MidnightCircus · 27/11/2019 13:38

ladyof this sounds like an awful situation for both you and your mother Flowers
If she knows, and you will be going boxing day, don't go. Won't be easy, but you need to do what's best for you. I've a similar situation with my mum (she's the abuser to me though, she's single) and I always get the guilt trip about visiting at Christmas, but my view is it's my Christmas too, and I don't want to spend it miserable.

Considermesometimes · 27/11/2019 13:40

snuggle Do you feel you need to replace your mother? I just wondering why you would consider doing so, given how awful he is. I intend to give my father the number for the local cleaning company and that will be that. I won't be guilted into being there for him as his personal domestic slave. I see it as an opportunity in some ways to not have him in my life. The only reason I am still in touch is for mothers sake, and for her sake only.

PolarCats · 27/11/2019 13:46

Yanbu, such a shame your dm hasn't the strength to leave him Sad

ladyofearlybedtimes · 27/11/2019 14:45

@Considermesometimes I hope your xmas goes as well as it can.
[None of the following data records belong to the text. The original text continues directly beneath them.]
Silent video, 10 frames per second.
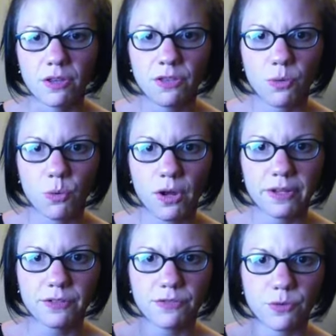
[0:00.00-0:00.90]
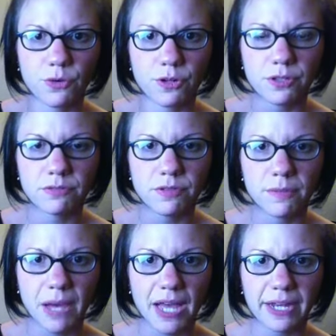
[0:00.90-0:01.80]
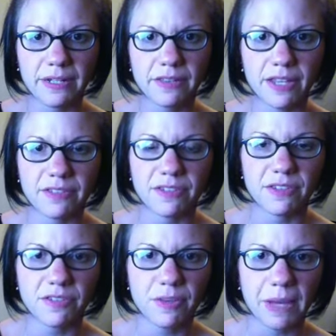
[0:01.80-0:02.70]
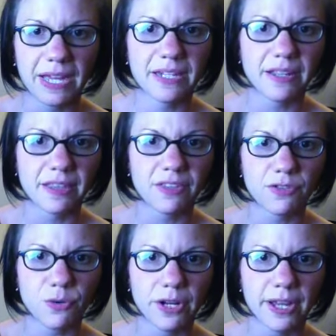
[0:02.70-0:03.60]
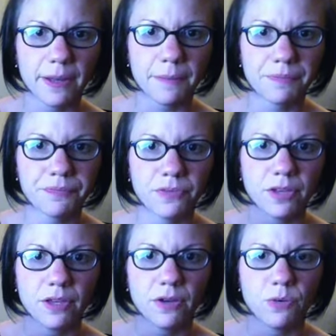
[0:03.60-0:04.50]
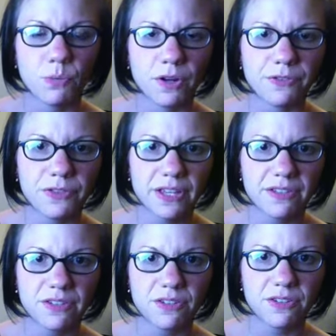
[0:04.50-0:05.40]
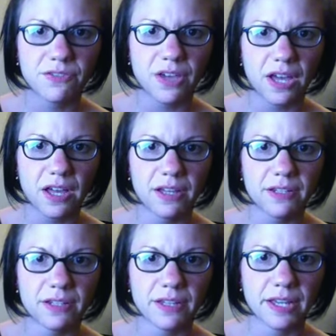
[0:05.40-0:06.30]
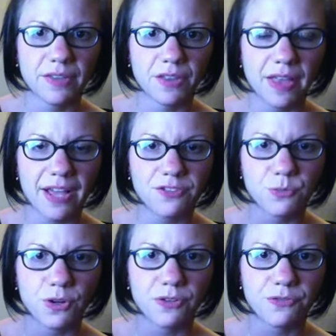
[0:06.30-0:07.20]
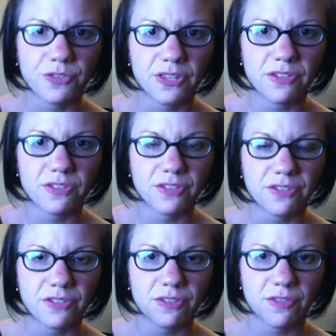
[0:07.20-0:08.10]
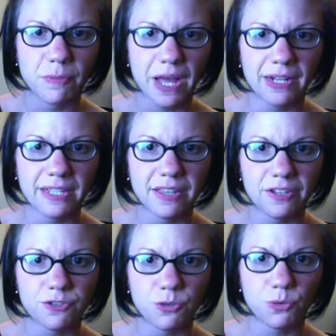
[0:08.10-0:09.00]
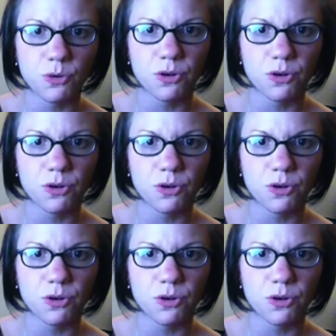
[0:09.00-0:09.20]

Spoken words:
The one for the mind, the existence of the mind, I think therefore I am. one for the existence of God, and the last one for the existence of the body in the externalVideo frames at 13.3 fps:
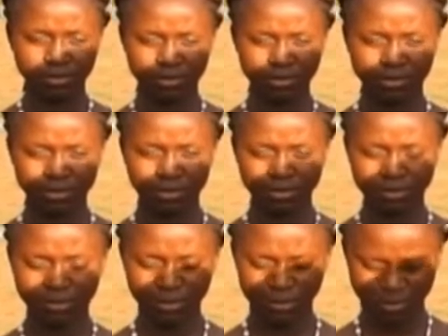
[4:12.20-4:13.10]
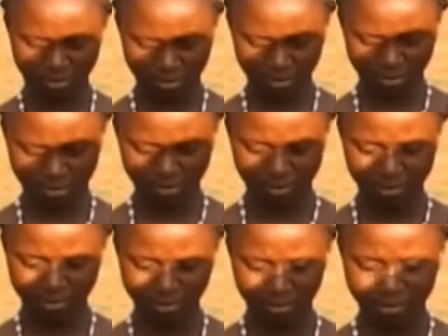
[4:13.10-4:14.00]

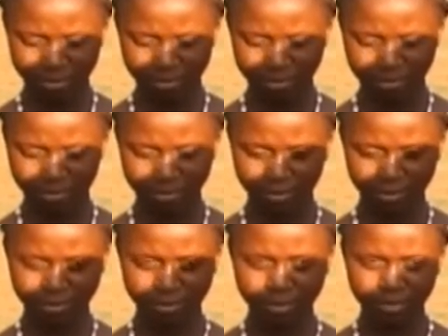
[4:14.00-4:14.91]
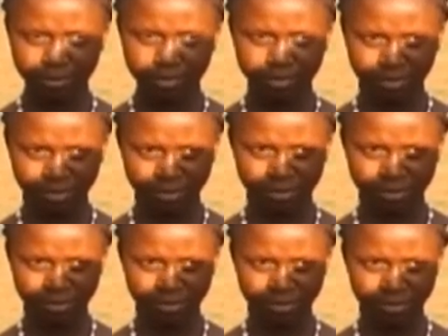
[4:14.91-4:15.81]

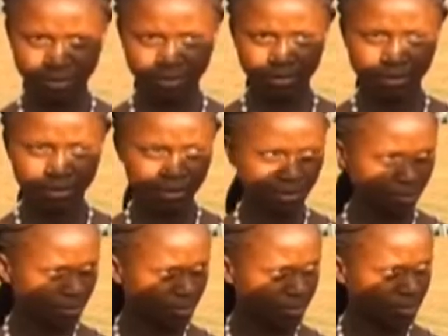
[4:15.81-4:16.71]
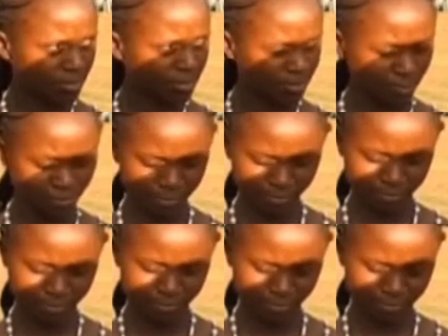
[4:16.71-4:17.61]

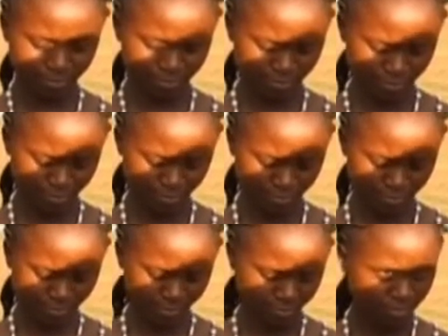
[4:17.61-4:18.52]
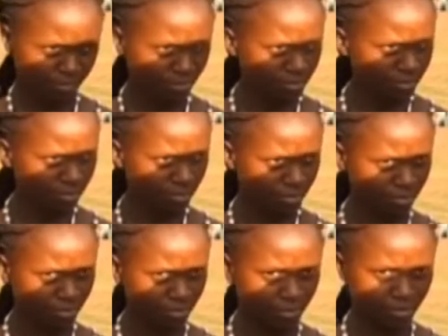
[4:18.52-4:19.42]

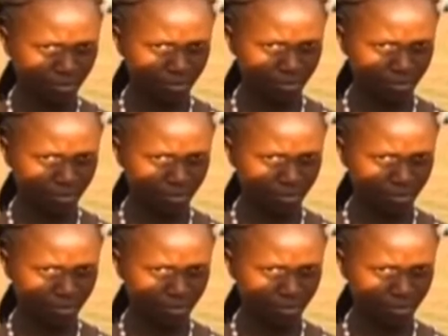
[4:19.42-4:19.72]
This person isn't speaking.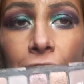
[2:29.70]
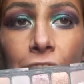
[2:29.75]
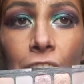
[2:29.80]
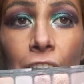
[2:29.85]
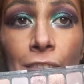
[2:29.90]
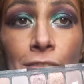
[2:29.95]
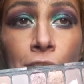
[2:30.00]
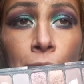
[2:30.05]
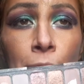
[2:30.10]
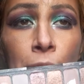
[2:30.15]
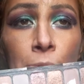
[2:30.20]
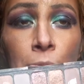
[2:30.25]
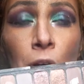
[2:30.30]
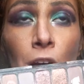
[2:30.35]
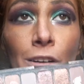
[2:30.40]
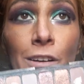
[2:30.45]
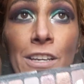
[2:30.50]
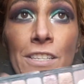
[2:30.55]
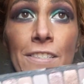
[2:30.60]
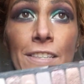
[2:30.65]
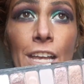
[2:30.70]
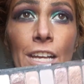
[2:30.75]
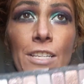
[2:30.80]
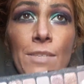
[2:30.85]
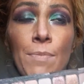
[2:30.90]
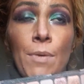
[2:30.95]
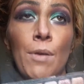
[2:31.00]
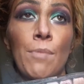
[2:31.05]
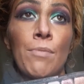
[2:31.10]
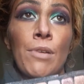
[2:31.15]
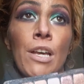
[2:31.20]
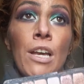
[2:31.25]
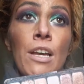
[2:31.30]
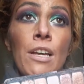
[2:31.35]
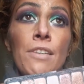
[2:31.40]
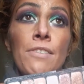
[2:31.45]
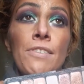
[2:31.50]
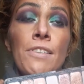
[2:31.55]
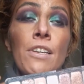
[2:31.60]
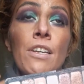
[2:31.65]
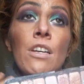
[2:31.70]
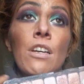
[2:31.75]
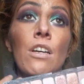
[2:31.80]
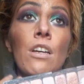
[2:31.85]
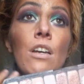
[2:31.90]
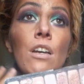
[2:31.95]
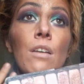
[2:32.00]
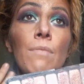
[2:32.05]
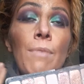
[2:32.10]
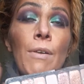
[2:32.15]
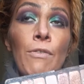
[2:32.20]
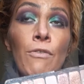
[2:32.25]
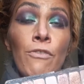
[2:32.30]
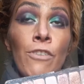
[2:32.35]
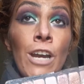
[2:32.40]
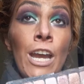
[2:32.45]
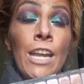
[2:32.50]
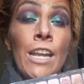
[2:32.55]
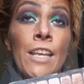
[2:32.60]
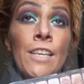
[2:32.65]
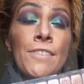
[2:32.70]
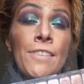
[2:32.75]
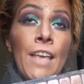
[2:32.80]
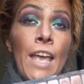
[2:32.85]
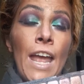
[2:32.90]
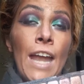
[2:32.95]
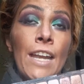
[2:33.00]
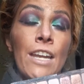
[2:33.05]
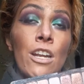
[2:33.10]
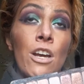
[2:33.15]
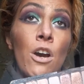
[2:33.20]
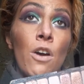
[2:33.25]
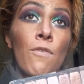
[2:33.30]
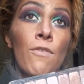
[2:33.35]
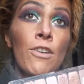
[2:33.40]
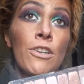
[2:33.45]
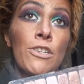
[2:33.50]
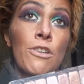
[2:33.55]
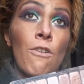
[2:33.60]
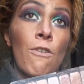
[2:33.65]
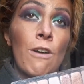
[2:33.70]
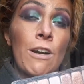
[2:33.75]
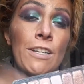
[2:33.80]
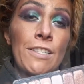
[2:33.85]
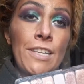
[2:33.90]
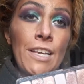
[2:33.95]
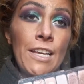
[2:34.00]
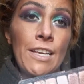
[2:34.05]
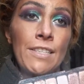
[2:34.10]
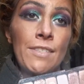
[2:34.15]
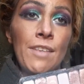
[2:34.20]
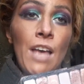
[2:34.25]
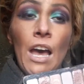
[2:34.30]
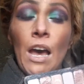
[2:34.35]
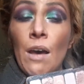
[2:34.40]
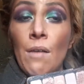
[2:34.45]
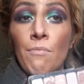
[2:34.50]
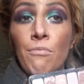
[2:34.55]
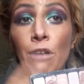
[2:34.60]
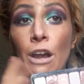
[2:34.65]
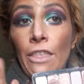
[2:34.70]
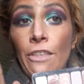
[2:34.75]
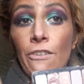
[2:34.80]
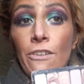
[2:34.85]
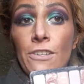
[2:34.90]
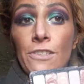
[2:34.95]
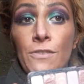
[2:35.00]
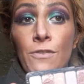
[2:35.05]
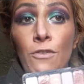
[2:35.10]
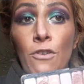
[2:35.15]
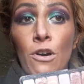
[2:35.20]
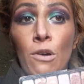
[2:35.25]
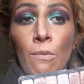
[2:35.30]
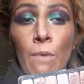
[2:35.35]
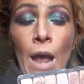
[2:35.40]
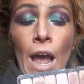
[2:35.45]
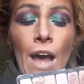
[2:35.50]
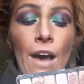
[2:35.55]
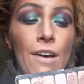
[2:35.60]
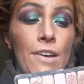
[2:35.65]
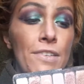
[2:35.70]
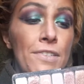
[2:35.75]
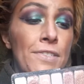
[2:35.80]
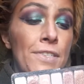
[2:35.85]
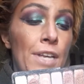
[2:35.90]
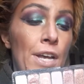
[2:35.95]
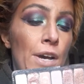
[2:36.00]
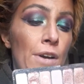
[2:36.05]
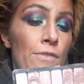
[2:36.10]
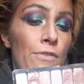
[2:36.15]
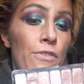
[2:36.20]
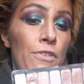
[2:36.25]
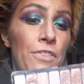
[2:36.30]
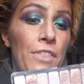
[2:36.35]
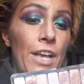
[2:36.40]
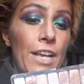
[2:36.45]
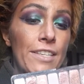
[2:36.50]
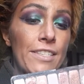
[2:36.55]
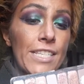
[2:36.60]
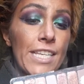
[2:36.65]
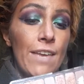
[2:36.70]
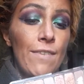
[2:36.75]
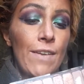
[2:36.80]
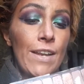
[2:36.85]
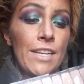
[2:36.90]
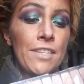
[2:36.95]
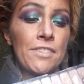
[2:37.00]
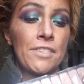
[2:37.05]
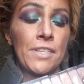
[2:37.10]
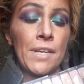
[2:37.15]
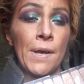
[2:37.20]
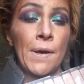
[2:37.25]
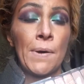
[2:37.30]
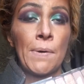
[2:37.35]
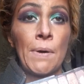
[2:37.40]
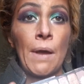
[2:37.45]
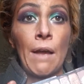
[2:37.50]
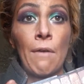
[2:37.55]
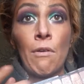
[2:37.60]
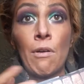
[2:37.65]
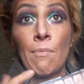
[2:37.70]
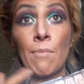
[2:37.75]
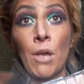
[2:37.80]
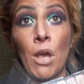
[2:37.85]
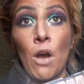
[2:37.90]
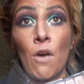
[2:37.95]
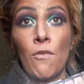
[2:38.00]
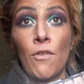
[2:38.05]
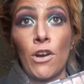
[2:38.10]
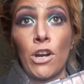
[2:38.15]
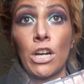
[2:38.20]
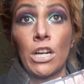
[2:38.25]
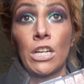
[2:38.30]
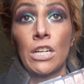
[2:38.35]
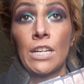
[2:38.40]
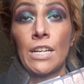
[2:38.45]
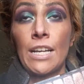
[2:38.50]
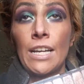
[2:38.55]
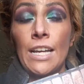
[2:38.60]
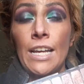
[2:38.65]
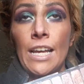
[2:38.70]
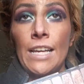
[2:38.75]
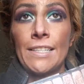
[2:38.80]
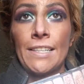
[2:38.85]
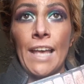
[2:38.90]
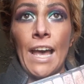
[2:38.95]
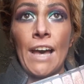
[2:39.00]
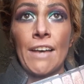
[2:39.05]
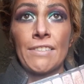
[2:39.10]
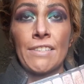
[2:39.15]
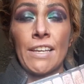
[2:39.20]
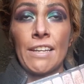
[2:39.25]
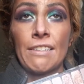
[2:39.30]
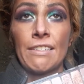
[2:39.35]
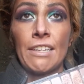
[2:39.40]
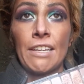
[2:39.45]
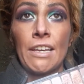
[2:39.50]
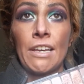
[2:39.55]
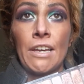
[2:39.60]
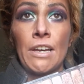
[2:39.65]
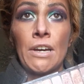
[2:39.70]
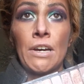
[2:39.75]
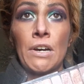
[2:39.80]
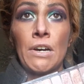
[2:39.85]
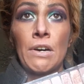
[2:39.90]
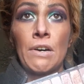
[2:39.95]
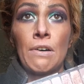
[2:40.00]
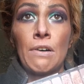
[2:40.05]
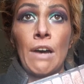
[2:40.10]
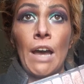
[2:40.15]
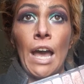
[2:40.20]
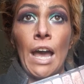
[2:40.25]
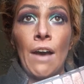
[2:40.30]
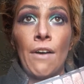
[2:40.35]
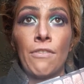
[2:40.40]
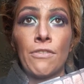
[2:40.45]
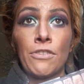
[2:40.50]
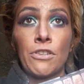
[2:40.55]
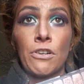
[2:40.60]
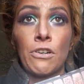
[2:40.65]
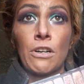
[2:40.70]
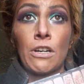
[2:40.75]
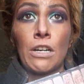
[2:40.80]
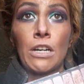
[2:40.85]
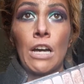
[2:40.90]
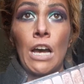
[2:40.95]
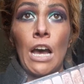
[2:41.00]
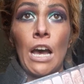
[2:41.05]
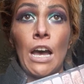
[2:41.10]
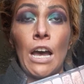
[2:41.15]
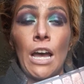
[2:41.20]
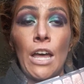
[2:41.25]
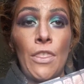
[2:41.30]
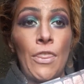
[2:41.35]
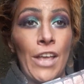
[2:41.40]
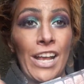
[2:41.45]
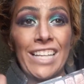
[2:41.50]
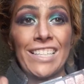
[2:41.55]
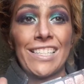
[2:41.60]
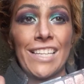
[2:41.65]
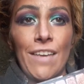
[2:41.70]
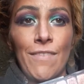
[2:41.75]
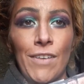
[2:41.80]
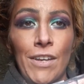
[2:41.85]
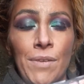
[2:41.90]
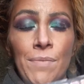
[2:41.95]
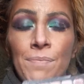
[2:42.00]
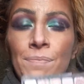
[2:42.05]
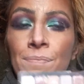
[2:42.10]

going to have too much progress next month because my friend is heading over towards his uh, brother's for a while, so for Thanksgiving. So I won't be over his house until after uh, Thanksgiving.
I'll be thinking of you.

OP posts:
ladyofearlybedtimes · 27/11/2019 14:54

She was going to leave my dad when I was around 9 and told me and my sister to be ready to go in the night, but for whatever reason she didn't. My sister who's older told me he threatened to burn the house down if she ever left. My dad went away from a couple of weeks when we were kids and I remember it being such a lovely couple of weeks and how happy my mum was and is my favourite memory of my childhood. I have mental health problems and have had therapy for years, which i'm certain is down to my dad. I have good boundaries now and know not to engage with him, so my contact is very limited with him, as is my childrens. I tried to teach my mum about abuse, the freedom program etc etc, but her way of dealing with it is to bury her emotions. Luckily she still works, which gives her some kind of break from my dad and i'll often pick my mum up from work and take her shopping so I get some time with her one on one. I know it sounds horrible, but I do hope she gets some years of her life without him, so she can shine again.